The images in of my seascape paintings started to form in my mind’s eye while sailing for over 18 months on our sailboat, SV Kyanna, a 41’ full-keel cutter rig for you sailors out there. During our 7000 nautical mile journey beautiful vistas were a regular occurrence and staring at the distant horizon a daily meditation. Winter art shows in Florida triggered a conscience awareness; these impressions would not be pacified. I was mesmerized by the transformation of the sea & sky at our beachfront rentals. I was on the balcony at all hours photographing the moment to moment changes of light & hue. My paintings came to life in my mind. 

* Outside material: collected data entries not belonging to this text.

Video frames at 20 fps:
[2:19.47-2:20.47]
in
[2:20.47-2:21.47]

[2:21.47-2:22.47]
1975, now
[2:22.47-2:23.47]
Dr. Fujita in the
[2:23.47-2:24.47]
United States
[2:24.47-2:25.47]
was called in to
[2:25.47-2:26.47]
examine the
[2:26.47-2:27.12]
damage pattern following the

I’ll take this moment to point out that I have a successful art festival jewelry business that keeps me remarkably busy. Furthermore, I’m reasonably business savvy and have said more than a few times that wall art is a poor business model.” Imagine my dismay to have these insatiable visions drifting through my consciousness year after year.  

It was time to paint again. I tried to recall what I learned in art school, “Yah, right?!” An evening with a friend, Jeff Hurinenko, who is a Master Fine Art painter & teacher gave me many indispensable tips. I was so excited to get started! I took a few days while on the road one summer to begin… my first foray was abysmal! Round two, later that fall, showed promiseClaus was on motorcycle trip with his brother in the Great Smokey Mountains and came home to oil paintings drying on every surface in the house. Paint and canvas would wait another year. 

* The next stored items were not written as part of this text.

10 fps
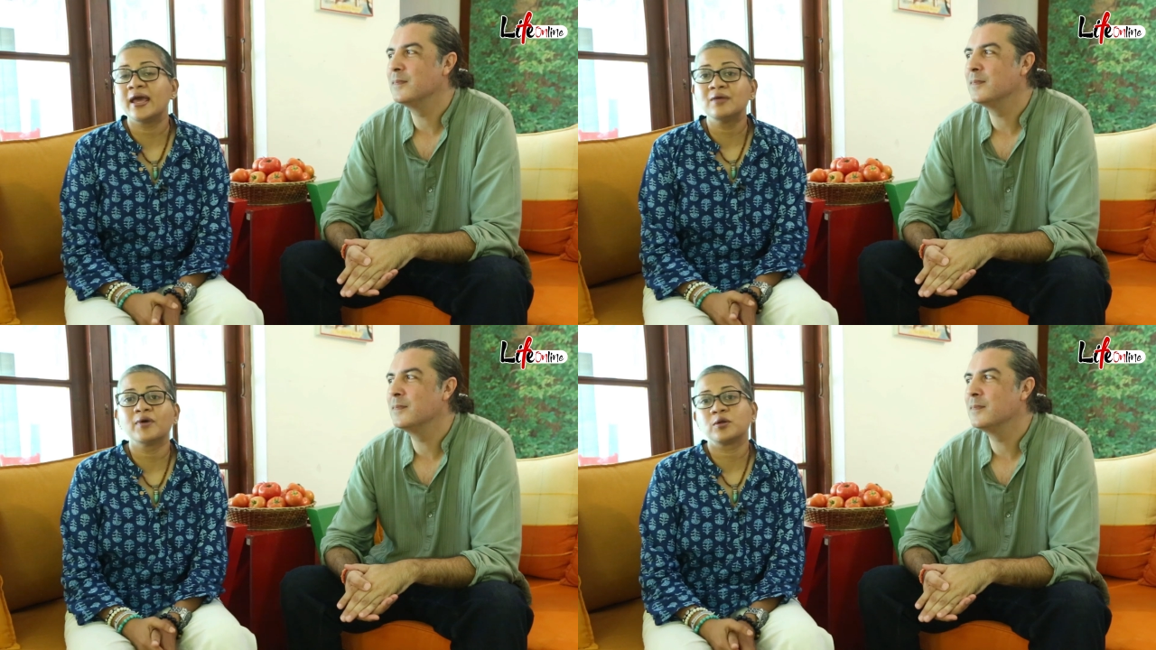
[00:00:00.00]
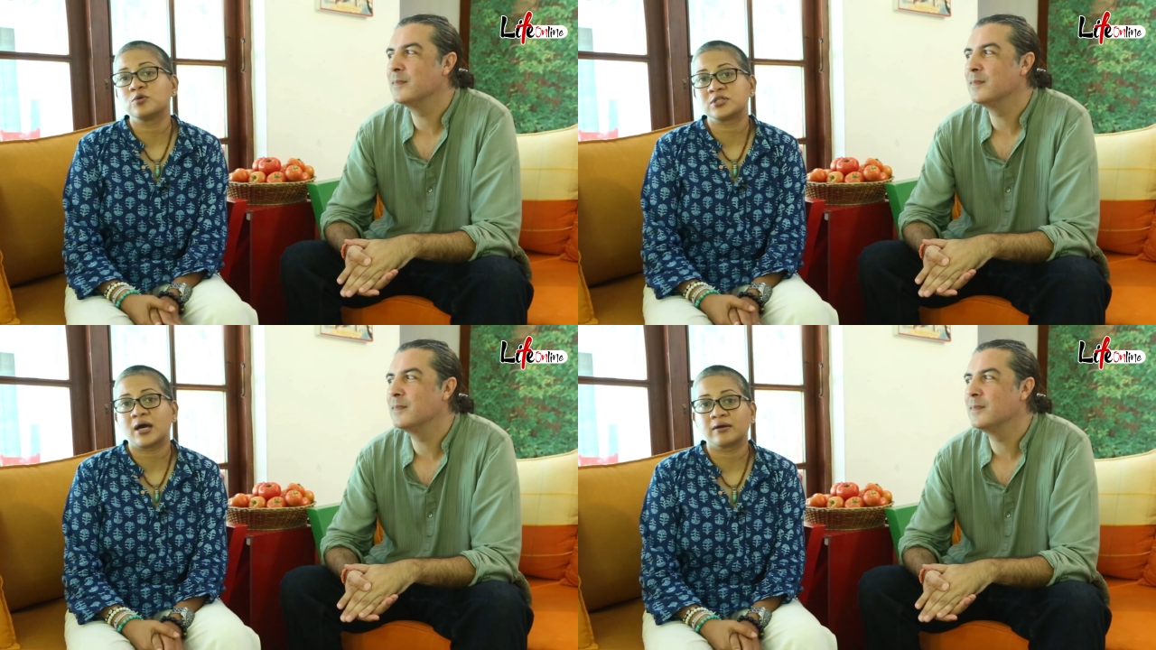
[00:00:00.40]
Speaker 1: Anyone
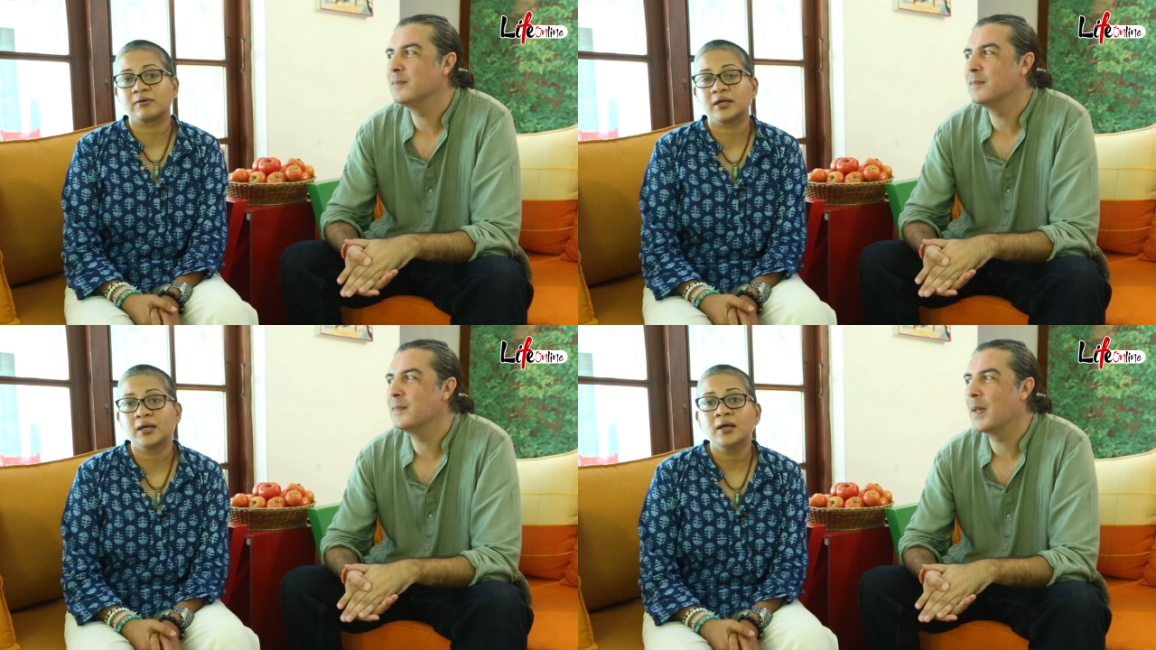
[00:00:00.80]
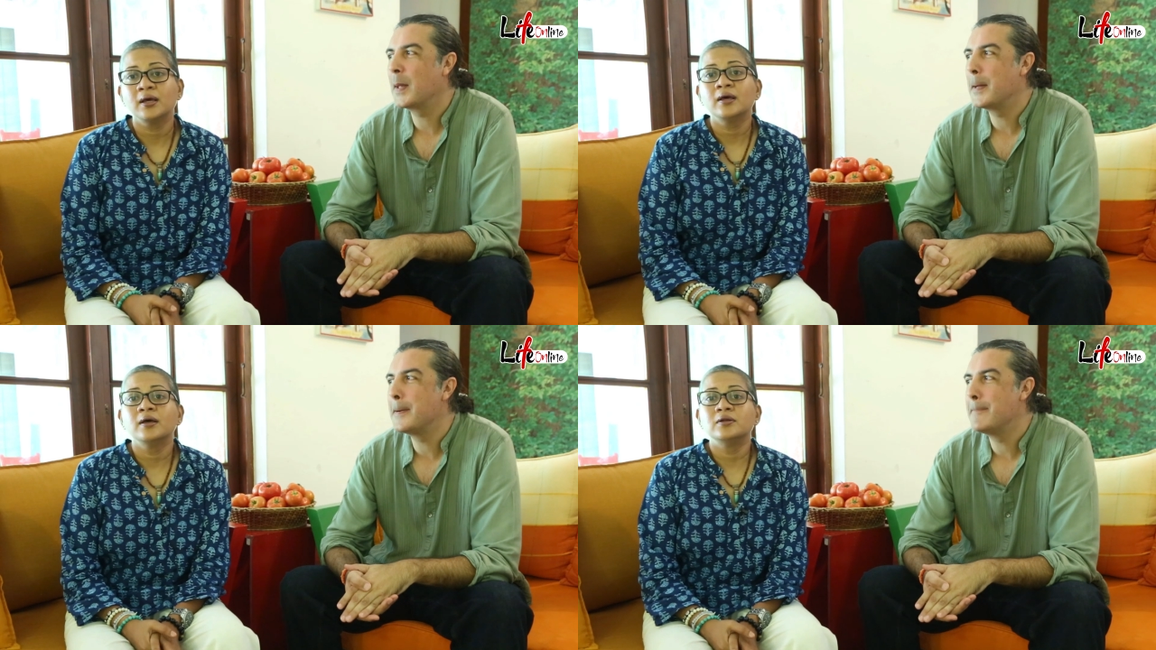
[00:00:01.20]
who's hungry
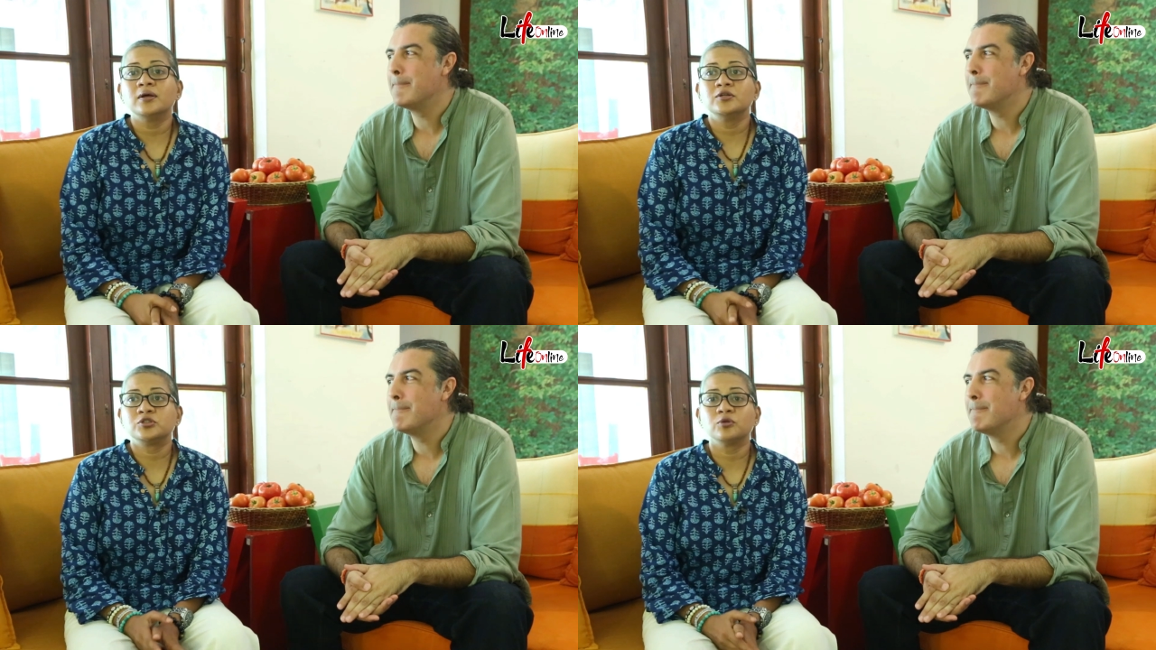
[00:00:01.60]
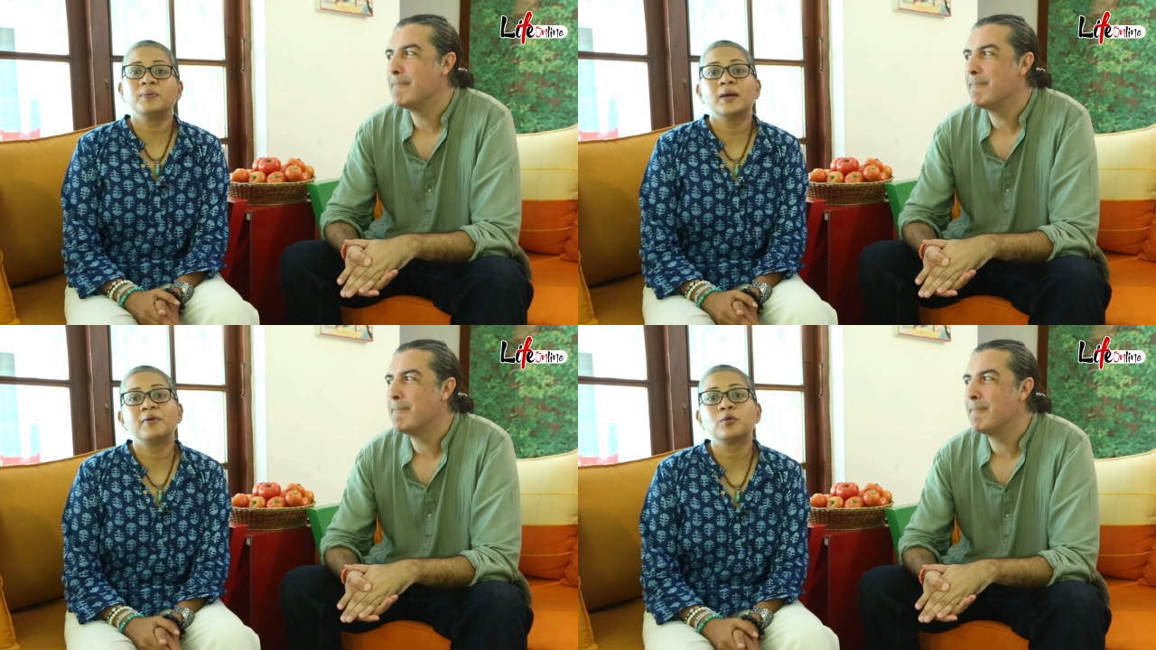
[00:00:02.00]
should
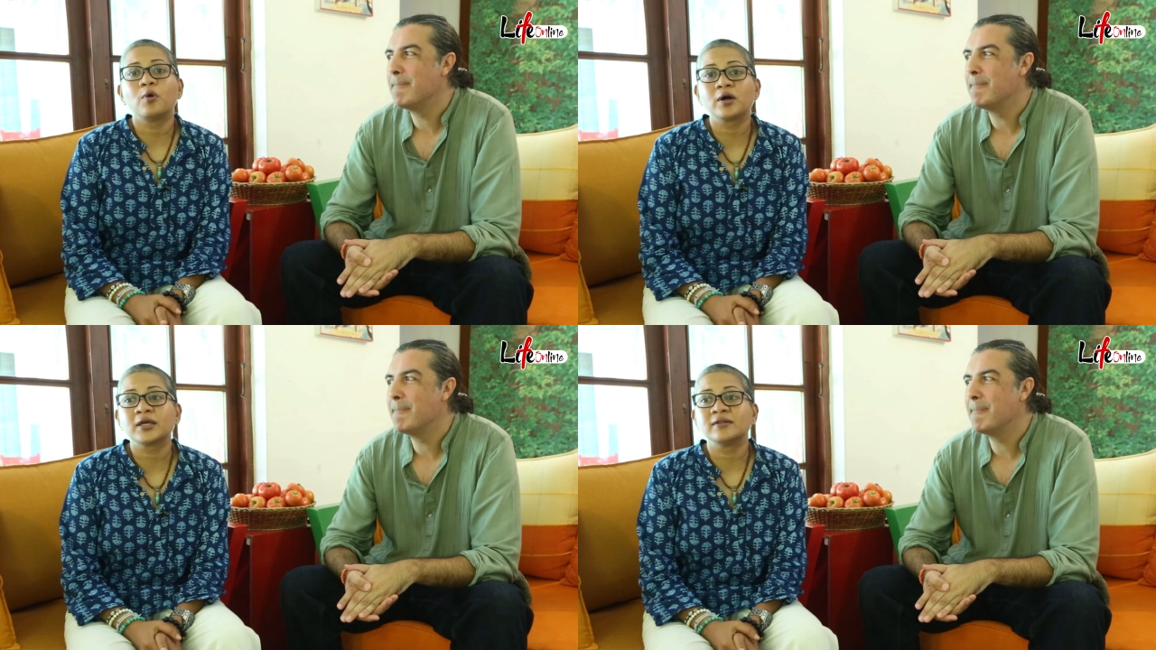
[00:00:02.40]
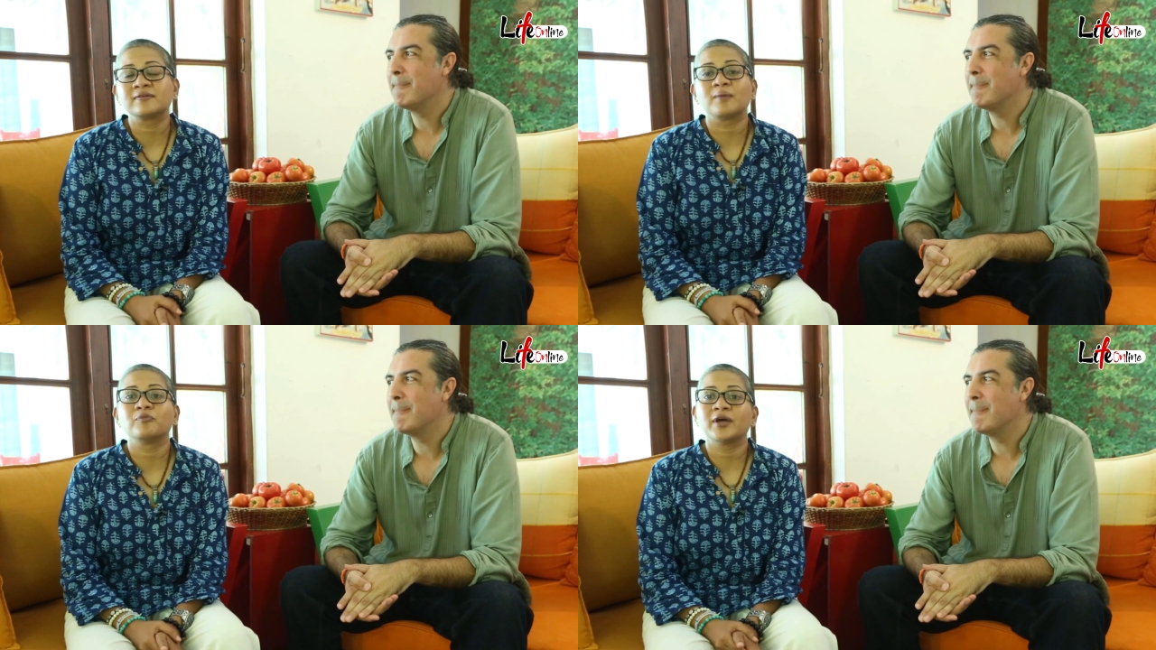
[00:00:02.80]
be able to walk in
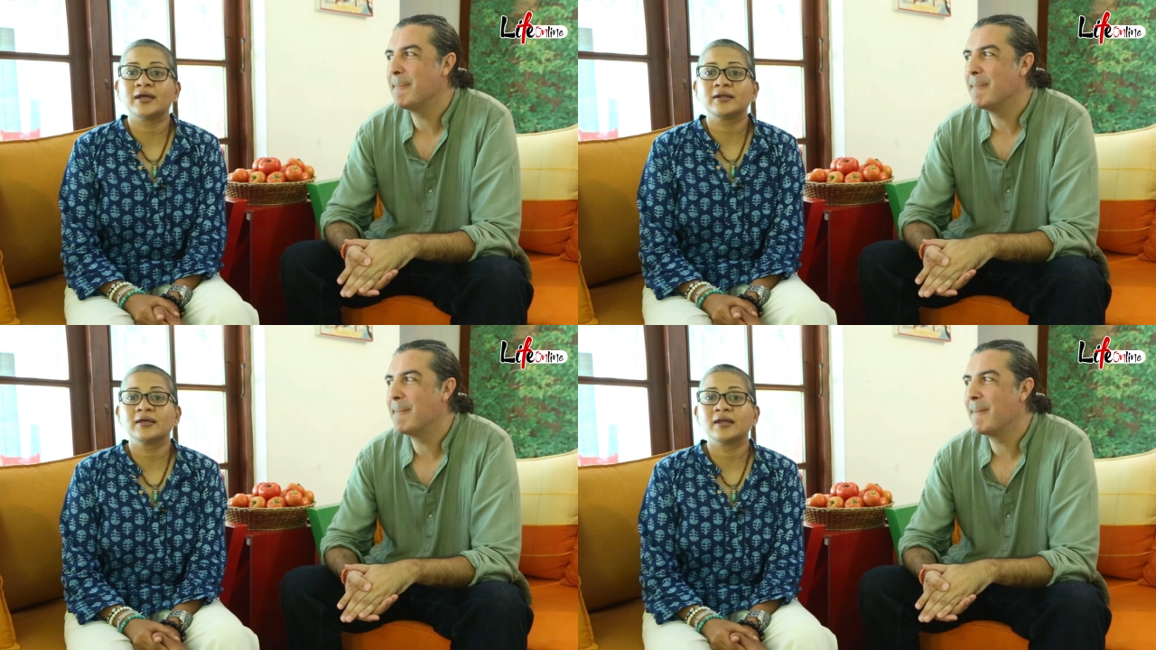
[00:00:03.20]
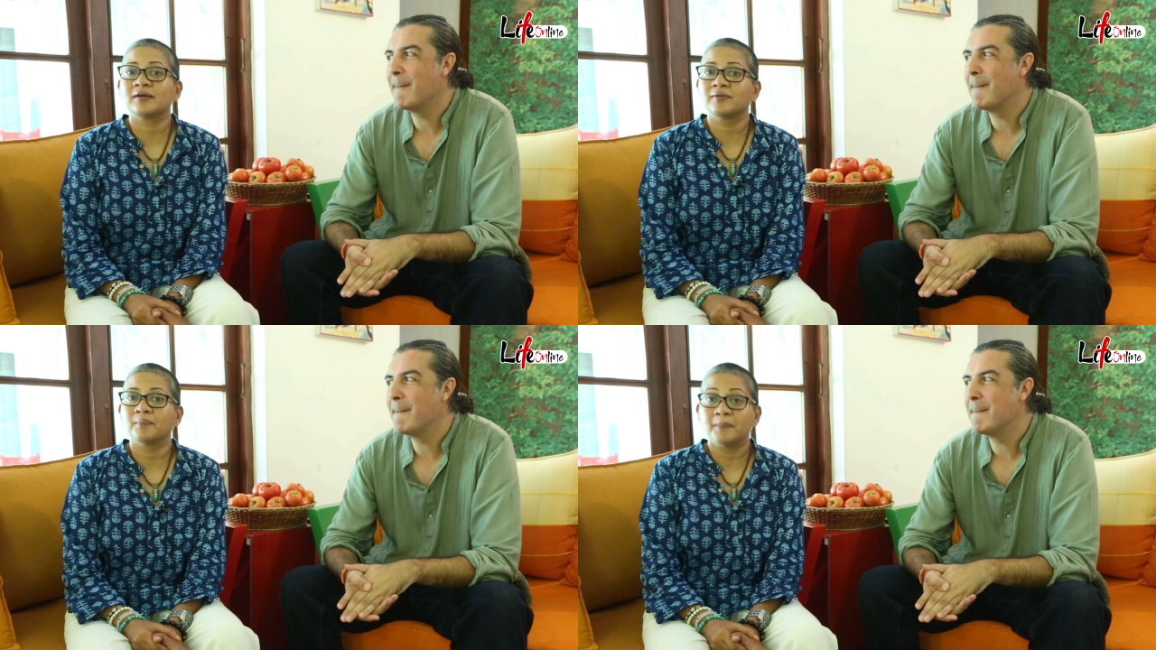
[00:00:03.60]
somewhere and get
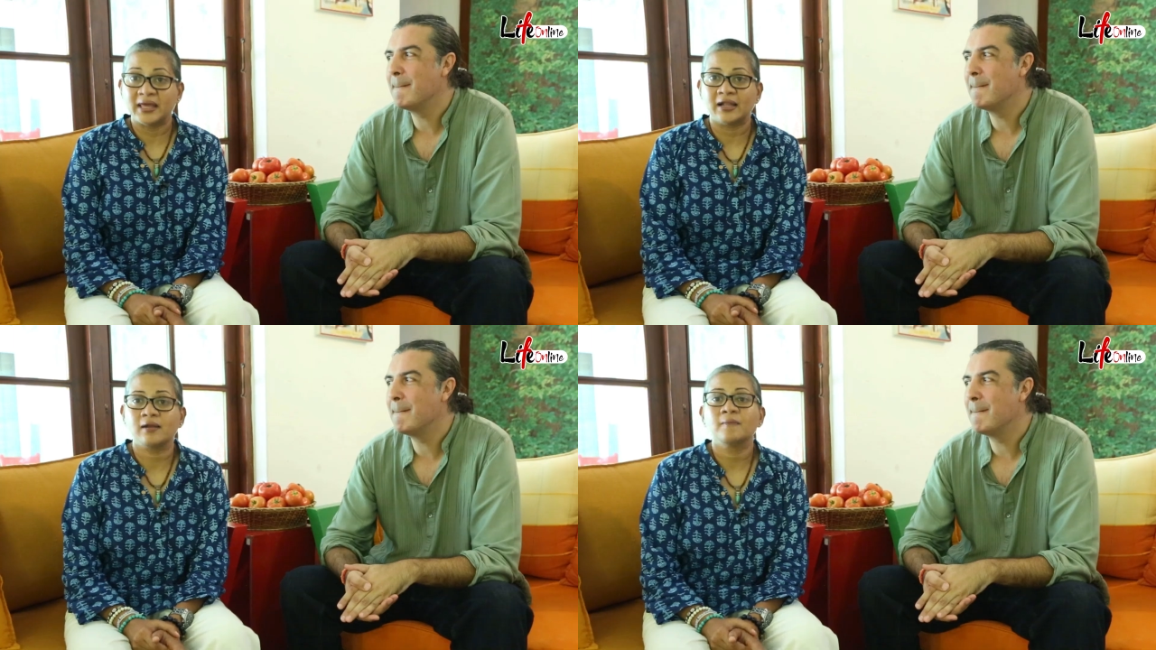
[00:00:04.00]
a meal.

As I contemplated my next phase, I was overly concerned with being influenced by other artists and their techniques. My paintings were clear in my mind and feared they would be diluted or I would over think technique. I knew that I needed to follow an innate process to find the impressionist within. 

We returned home from a full summer of art shows. Before I resumed my “at home” schedule I sheepishly said to my husband that “I need to be alone for a month”. Now maybe this is too personal, but to create I knew I needed to be alone, free from distraction and judgement. I needed time to focus and become part of the art without meals to prepare or well-intended commentary. In Minnesota I had a huge studio, but in South Carolina jewelry making doesn’t take up much space, so I didn’t have an official studio. His response was, “Where are you going?”, then, “Where am I going?” The solution was easy, he lived on our sailboat two hours south. She was still “on the hard” with an endless “to do” list caused by damage from hurricane Irma, but that’s another story! I got my month. During the week, I painted to my heart’s content while he worked on Kyanna. On the weekends we enjoyed time with friends relaxed from our arduous summer.  

In my make-shift studio that fall I experience an array of emotions. As I painted, I felt relief, joy, fear, frustration, and harmony. At the end of the month I was overjoyed. The paintings that had haunted my mind where finally real. I had embarked on my journey as a fine art painter.